┌─ Provided information

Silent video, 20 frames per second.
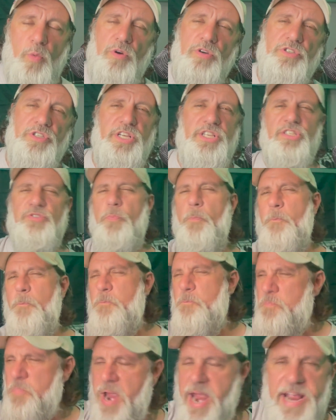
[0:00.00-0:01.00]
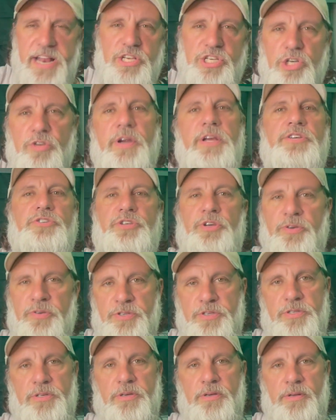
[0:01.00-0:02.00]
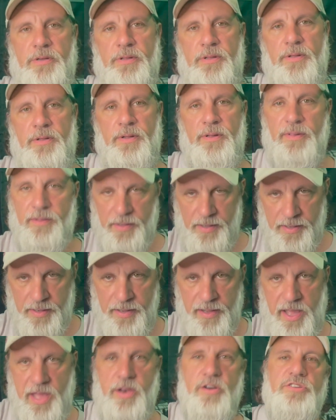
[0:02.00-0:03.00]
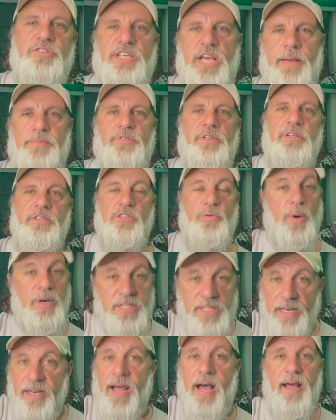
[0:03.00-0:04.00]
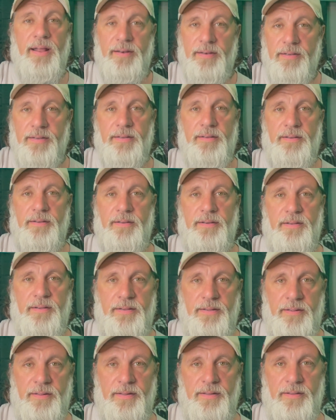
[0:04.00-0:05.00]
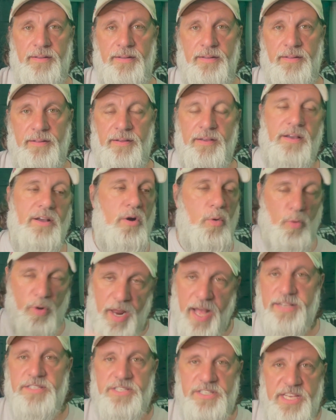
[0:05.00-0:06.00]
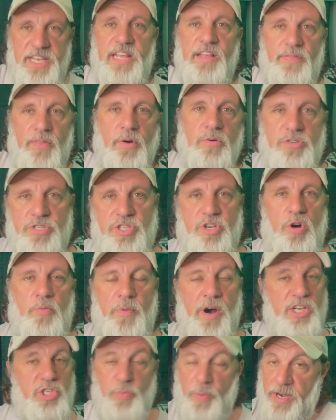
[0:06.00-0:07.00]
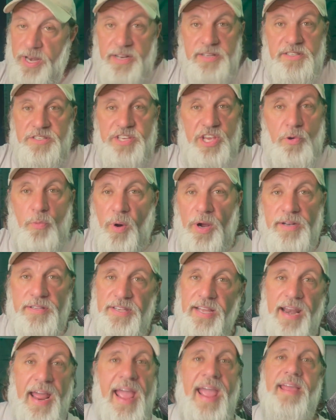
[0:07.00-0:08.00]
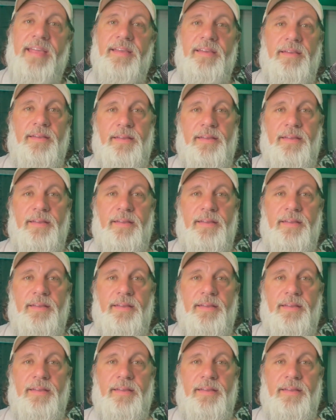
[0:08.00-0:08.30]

Wilson's major issues? Interceptions, was it not? We're not seeing those so much. We didn't see one today.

└─

Output all data exactly, omitting images.

Silent video, 20 frames per second.
[0:00.00-0:01.00]
[0:01.00-0:02.00]
[0:02.00-0:03.00]
[0:03.00-0:04.00]
[0:04.00-0:05.00]
[0:05.00-0:06.00]
[0:06.00-0:07.00]
[0:07.00-0:08.00]
[0:08.00-0:08.30]

Wilson's major issues? Interceptions, was it not? We're not seeing those so much. We didn't see one today.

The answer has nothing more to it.